De acordo com Ramon, que não quer se precipitar, mas tudo indica que a reivindicação será atendida pela ANTT (a boa notícia deverá ser anunciada a qualquer momento) e os moradores de Fazenda e Sorocaba vão mesmo ganhar o quarto acesso. Portanto, uma grande vitória para a comunidade.

 

ÁREA INDUSTRIAL

Saindo o quarto acesso, Ramon planeja mapear alguma área na região com o objetivo de criar uma área industrial. O surgimento do próprio Anel Viário impulsionará a instalação de empresas.

E por falar em empresas, o prefeito informa que duas empresas grandes estão instalando-se em Biguaçu. A primeira é a Central de Distribuição Koerich, no bairro Janaína. Isto é, o Koerich escolheu Biguaçu como a depósito geral de toda a rede.

Ramon informa que há uma segunda empresa também na área da distribuição. Não citou o nome porque a empresa ainda está em tratativas, mas o prefeito salienta que a instalação da mesma vai gerar um número considerável de empregos.

Dentro do planejamento da prefeitura, há um estudo com o objetivo de atrair empresas, ainda mais que o município ganhará o Anel Viário.

 

ANEL VIÁRIO

E por falar em Anel Viário, o futuro desvio da BR-101 de 50 quilômetros, começando em Estiva, Biguaçu, cortando São José e terminando no final do perímetro urbano de Palhoça, só terá quatro pistas: duas para ir, duas para voltar e respectivos acostamentos.

Pensava-se que haveria outras duas pistas para cada lado na lateral da rodovia, mas não terá.

O prefeito Ramon lamenta que não haja essas pistas laterais completares, mas salienta que a prefeitura não permitirá que sejam liberadas construções no raio de 100 metros de cada lado do Anel Viário. Por lei, as áreas laterais de rodovias federais não podem ser ocupadas com construções. São chamadas “Áreas de Domínio”.

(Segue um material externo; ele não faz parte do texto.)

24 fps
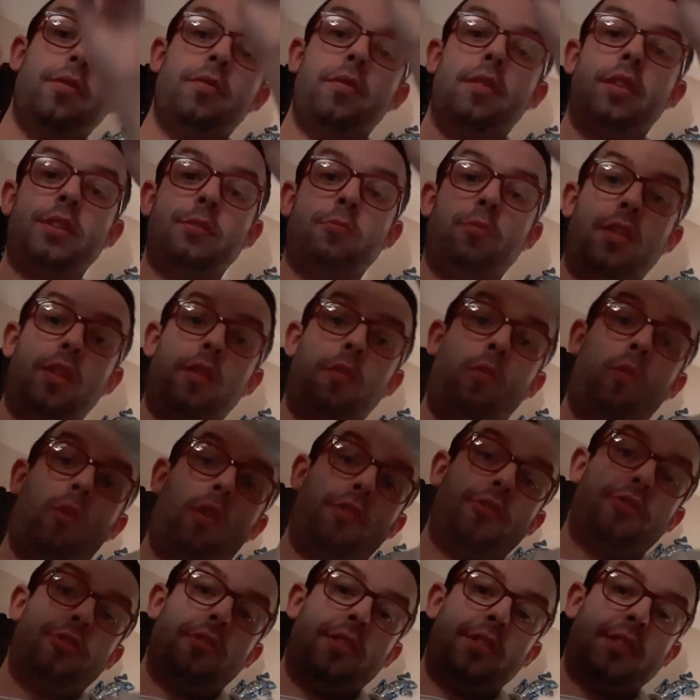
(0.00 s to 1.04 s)
is when the
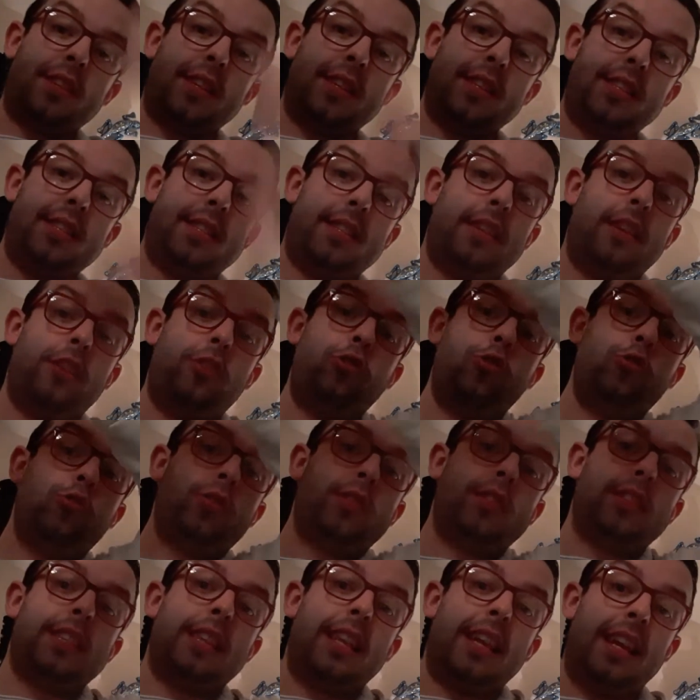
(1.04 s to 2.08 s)
water is
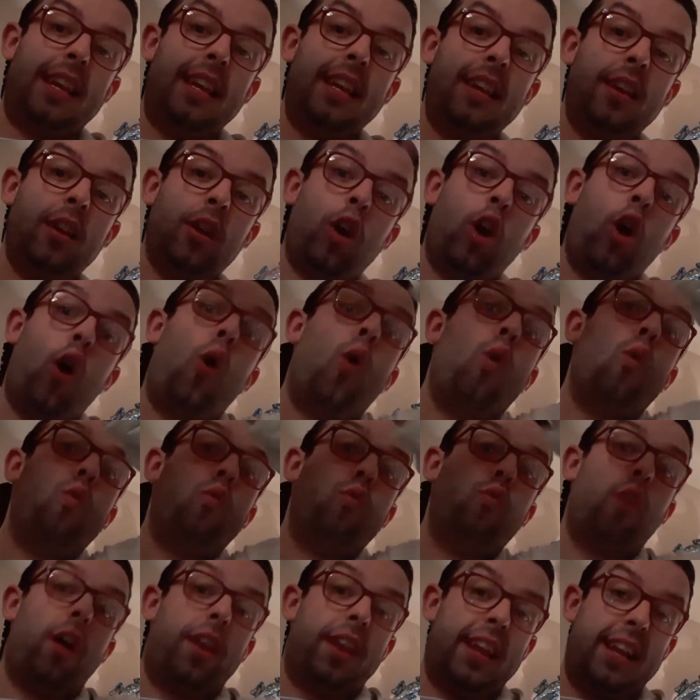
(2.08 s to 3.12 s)
continuously
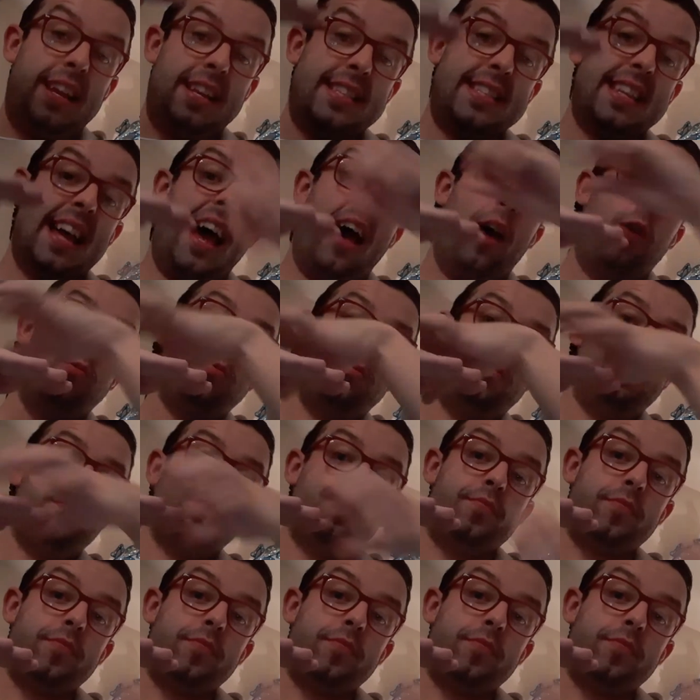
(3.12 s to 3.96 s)
running down.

Por que isso? É que se o Governo Federal quiser ampliar a rodovia, não precisará ter de demolir construções.

A fiscalização para que as áreas de domínio das laterais do futuro Anel Viário é do governo Federal. No entanto, Ramon informa que a prefeitura de Biguaçu deverá fazer sua parte não permitindo liberações para construções dentro dessa faixa.

No futuro, a ideia é, quando o Anel Viário estiver pronto, começar uma campanha para que seja aberta a rodovia marginal, o que permitirá maior e mais rápida mobilidade no interior de Biguaçu.

 

MOLHES

Outra notícia é a respeito dos molhes da foz do rio Biguaçu. Segundo Ramon, o projeto vai muito bem e tudo indica que o Governo Federal liberará a verba para o início dessa obra em 2018.

“Não quero me precipitar, mas estamos trabalhando para isso. A qualquer momento, teremos uma excelente notícia e o nosso tão sonhado molhe na foz do rio Biguaçu será realidade”, observa Ramon.